• [INPUT RECORDS]
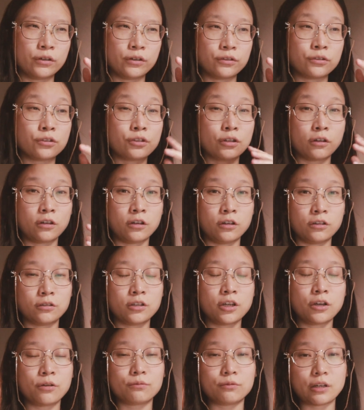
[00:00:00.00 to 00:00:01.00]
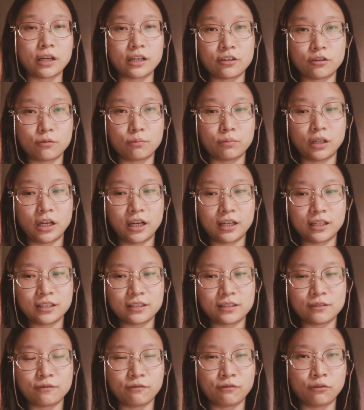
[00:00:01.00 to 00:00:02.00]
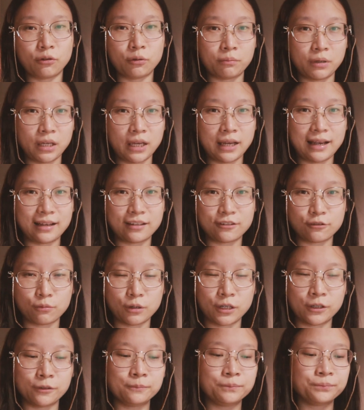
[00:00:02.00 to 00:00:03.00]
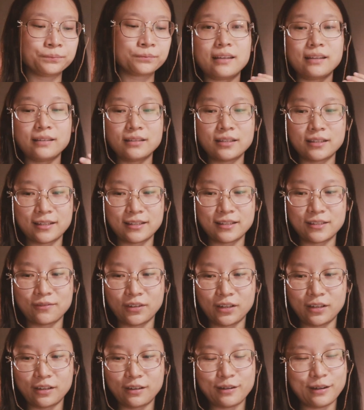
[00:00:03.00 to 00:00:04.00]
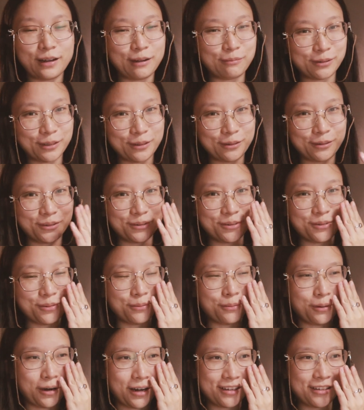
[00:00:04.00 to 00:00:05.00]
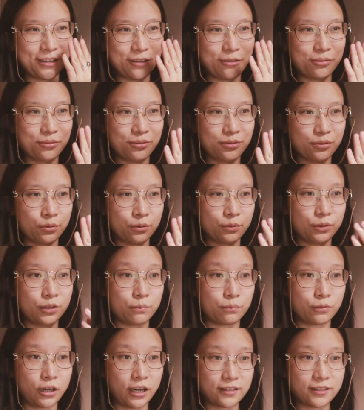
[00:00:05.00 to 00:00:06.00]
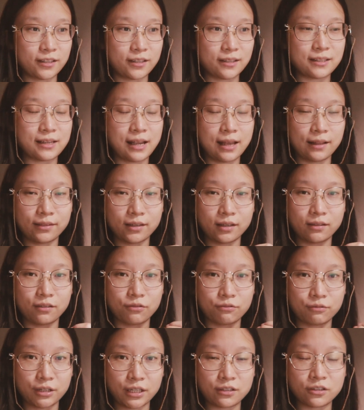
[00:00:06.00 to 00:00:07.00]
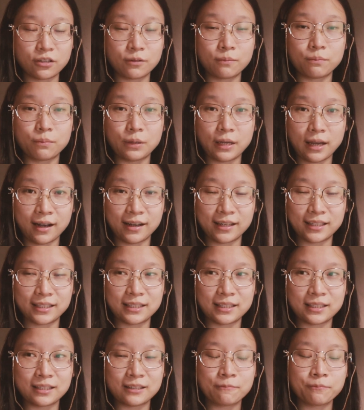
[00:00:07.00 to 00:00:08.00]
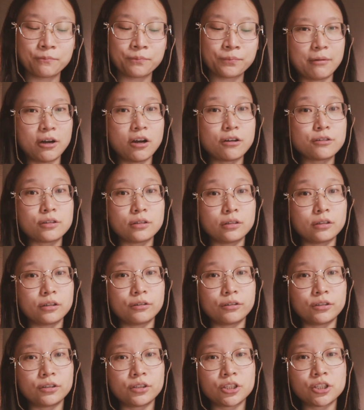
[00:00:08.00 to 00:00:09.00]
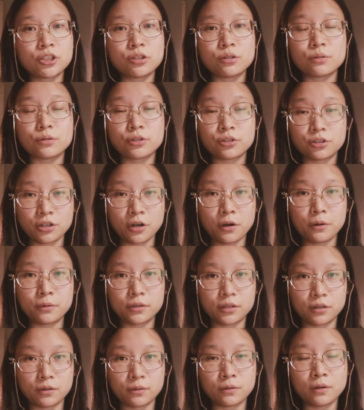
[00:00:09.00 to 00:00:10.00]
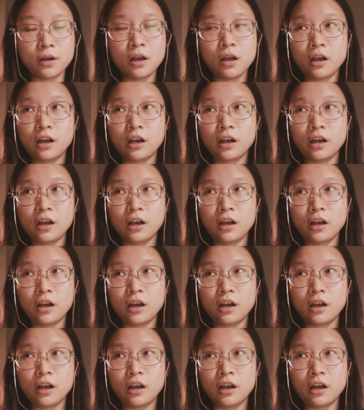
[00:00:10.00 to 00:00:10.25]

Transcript: or so-called writer blocks for me as well. In today's video, I'm going to walk you through the process and then the reason behind it. I'm also going to show you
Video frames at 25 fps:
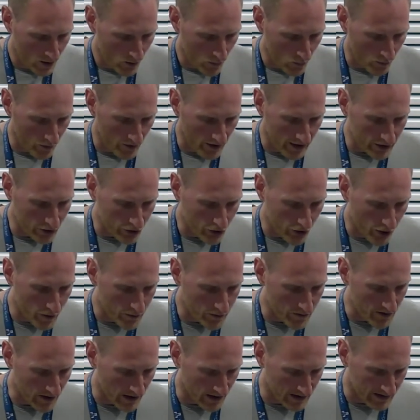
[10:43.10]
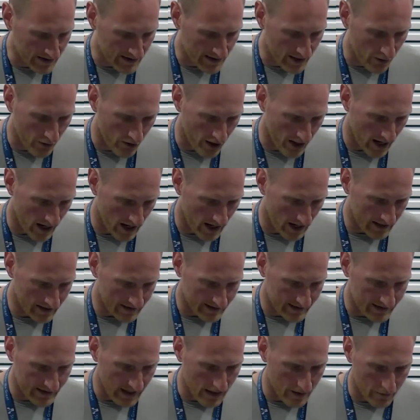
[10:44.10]
Well, they chose Assyria
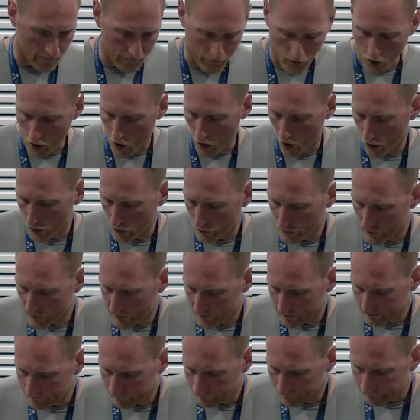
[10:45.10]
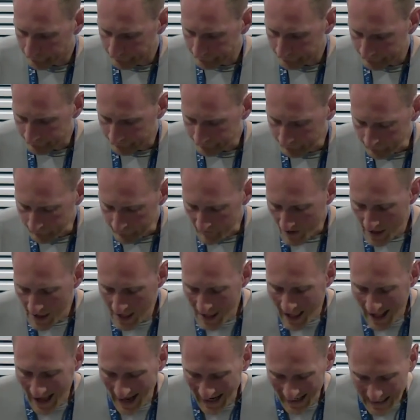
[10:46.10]
instead of God.
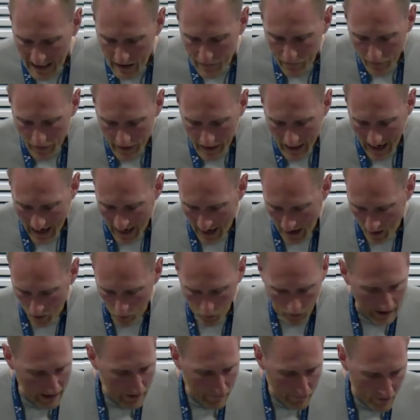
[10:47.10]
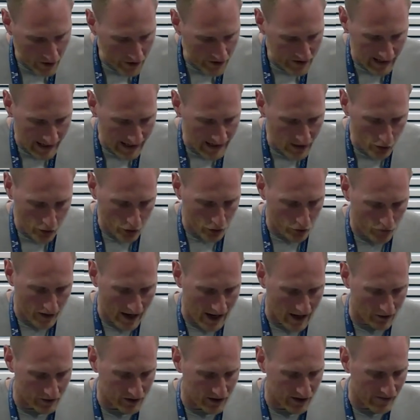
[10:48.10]
And even now, even as they look
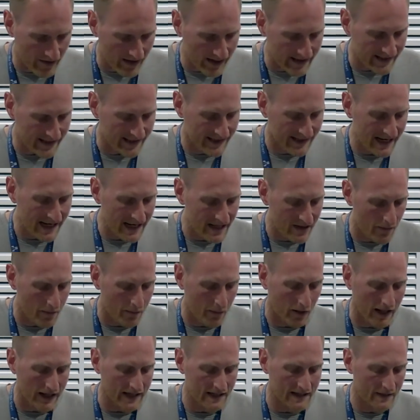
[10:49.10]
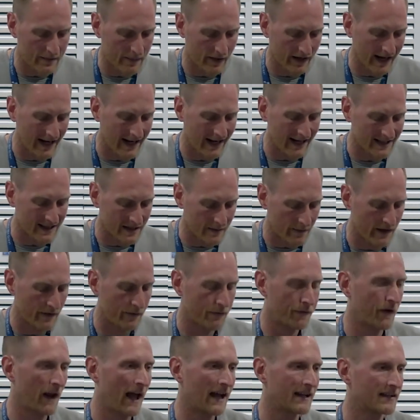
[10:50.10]
around and they see the place beginning to be
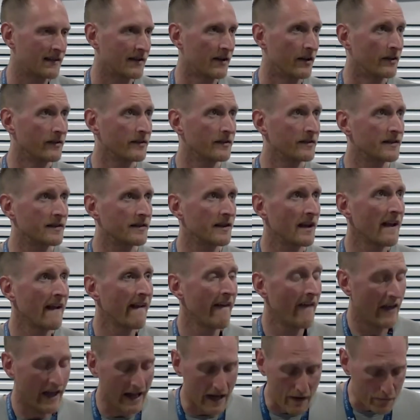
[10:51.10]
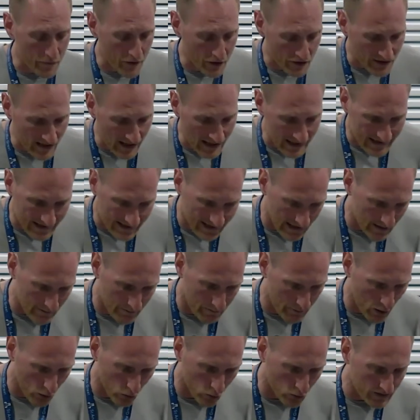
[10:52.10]
flattened, even as they see
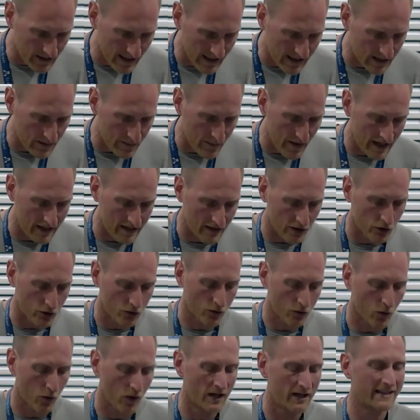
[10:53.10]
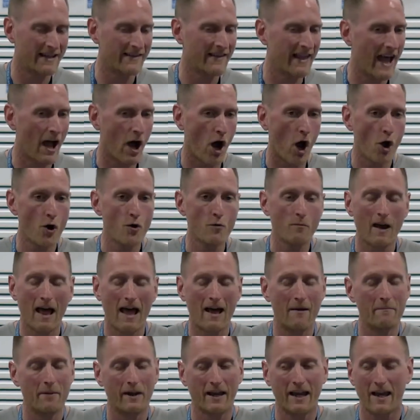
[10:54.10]
buildings being destroyed and their
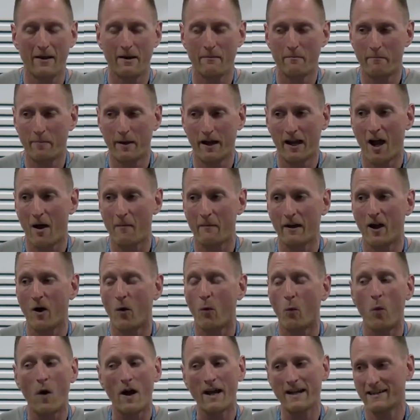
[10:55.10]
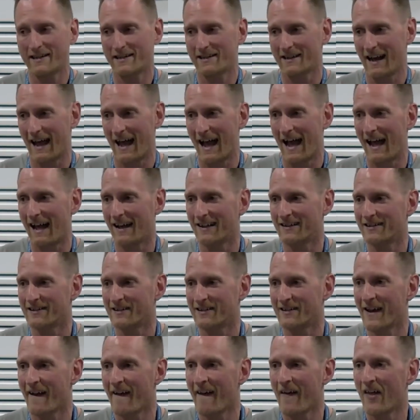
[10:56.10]
homeland becoming a
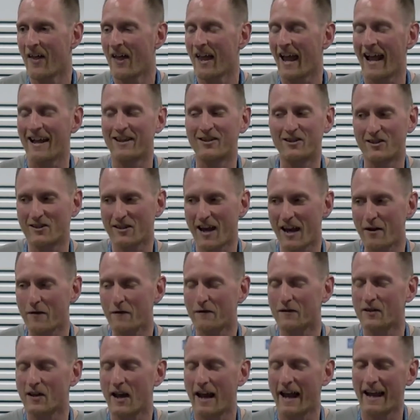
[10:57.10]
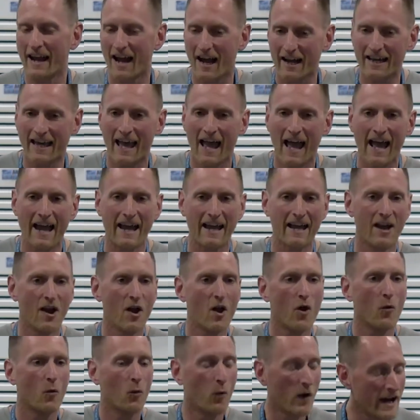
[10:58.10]
wasteland, instead of saying, okay,
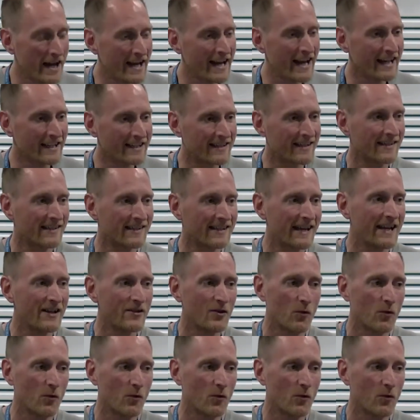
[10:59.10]
we need to see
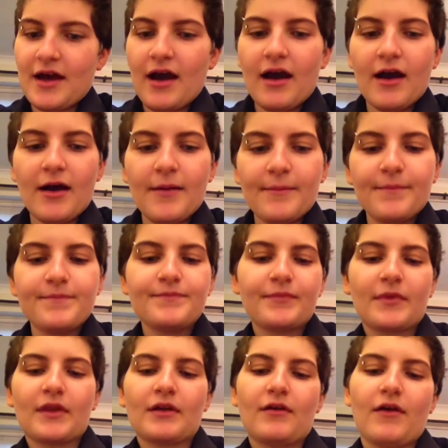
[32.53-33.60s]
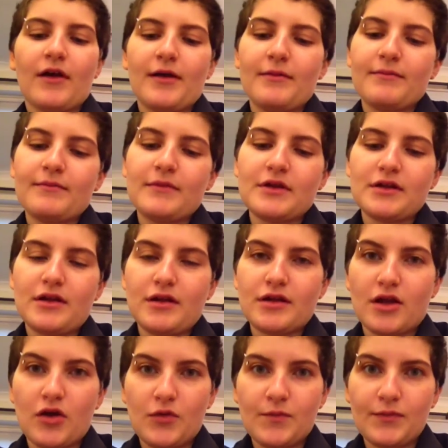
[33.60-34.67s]
Right,
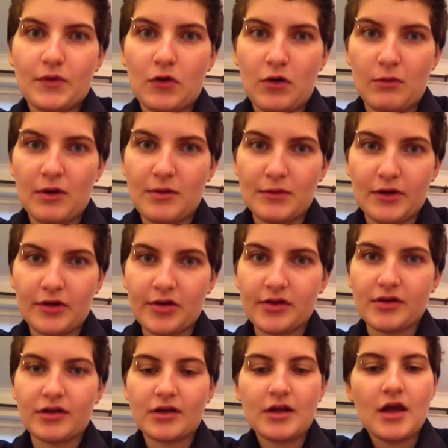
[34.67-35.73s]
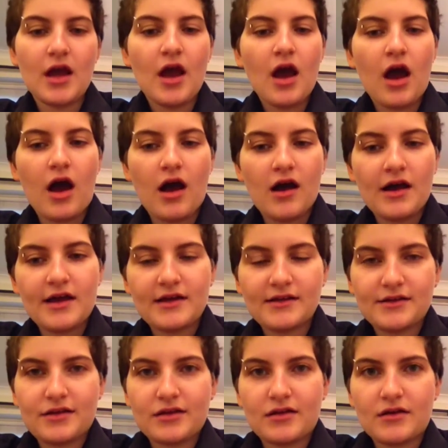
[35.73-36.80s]
so hormone blockers. I
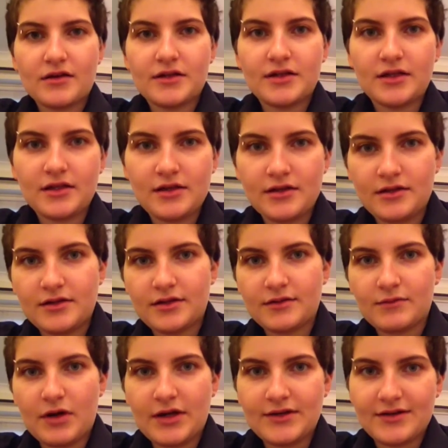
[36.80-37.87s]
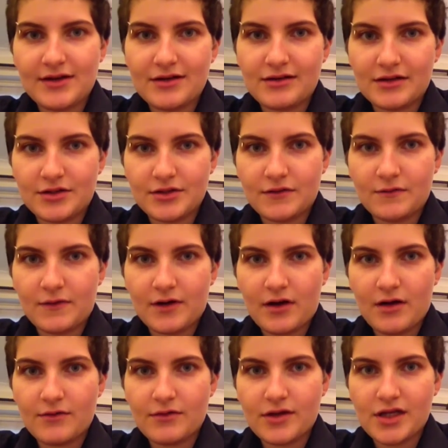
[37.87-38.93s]
started my transition when
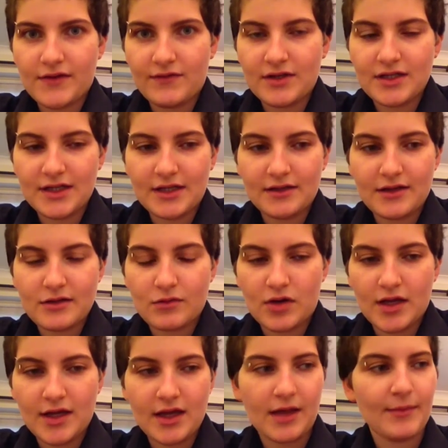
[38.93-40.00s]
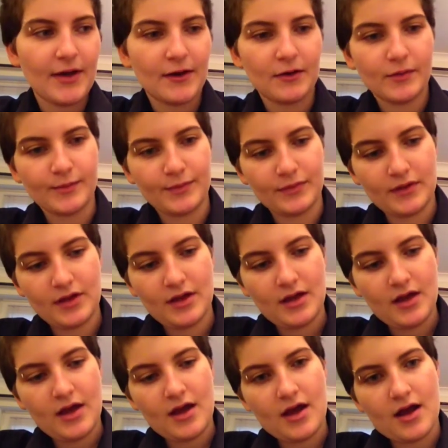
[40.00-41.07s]
I was 17, that's when I came out,
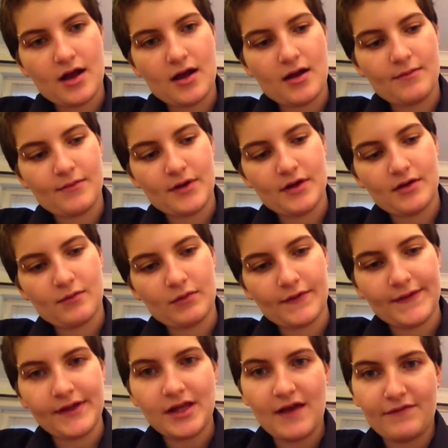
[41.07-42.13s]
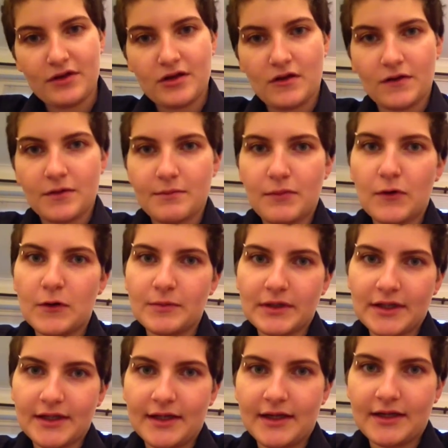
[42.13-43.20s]
with the Tavistock and Portman
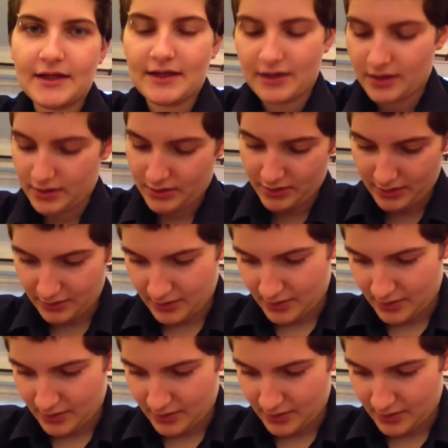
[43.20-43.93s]
Clinic in London.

• [EXERCISE PROMPT] Could you print all of the entries exactly, skipping the images?

• [WRITTEN SOLUTION]
[00:00:00.00 to 00:00:01.00]
[00:00:01.00 to 00:00:02.00]
[00:00:02.00 to 00:00:03.00]
[00:00:03.00 to 00:00:04.00]
[00:00:04.00 to 00:00:05.00]
[00:00:05.00 to 00:00:06.00]
[00:00:06.00 to 00:00:07.00]
[00:00:07.00 to 00:00:08.00]
[00:00:08.00 to 00:00:09.00]
[00:00:09.00 to 00:00:10.00]
[00:00:10.00 to 00:00:10.25]

Transcript: or so-called writer blocks for me as well. In today's video, I'm going to walk you through the process and then the reason behind it. I'm also going to show you
Video frames at 25 fps:
[10:43.10]
[10:44.10]
Well, they chose Assyria
[10:45.10]
[10:46.10]
instead of God.
[10:47.10]
[10:48.10]
And even now, even as they look
[10:49.10]
[10:50.10]
around and they see the place beginning to be
[10:51.10]
[10:52.10]
flattened, even as they see
[10:53.10]
[10:54.10]
buildings being destroyed and their
[10:55.10]
[10:56.10]
homeland becoming a
[10:57.10]
[10:58.10]
wasteland, instead of saying, okay,
[10:59.10]
we need to see
[32.53-33.60s]
[33.60-34.67s]
Right,
[34.67-35.73s]
[35.73-36.80s]
so hormone blockers. I
[36.80-37.87s]
[37.87-38.93s]
started my transition when
[38.93-40.00s]
[40.00-41.07s]
I was 17, that's when I came out,
[41.07-42.13s]
[42.13-43.20s]
with the Tavistock and Portman
[43.20-43.93s]
Clinic in London.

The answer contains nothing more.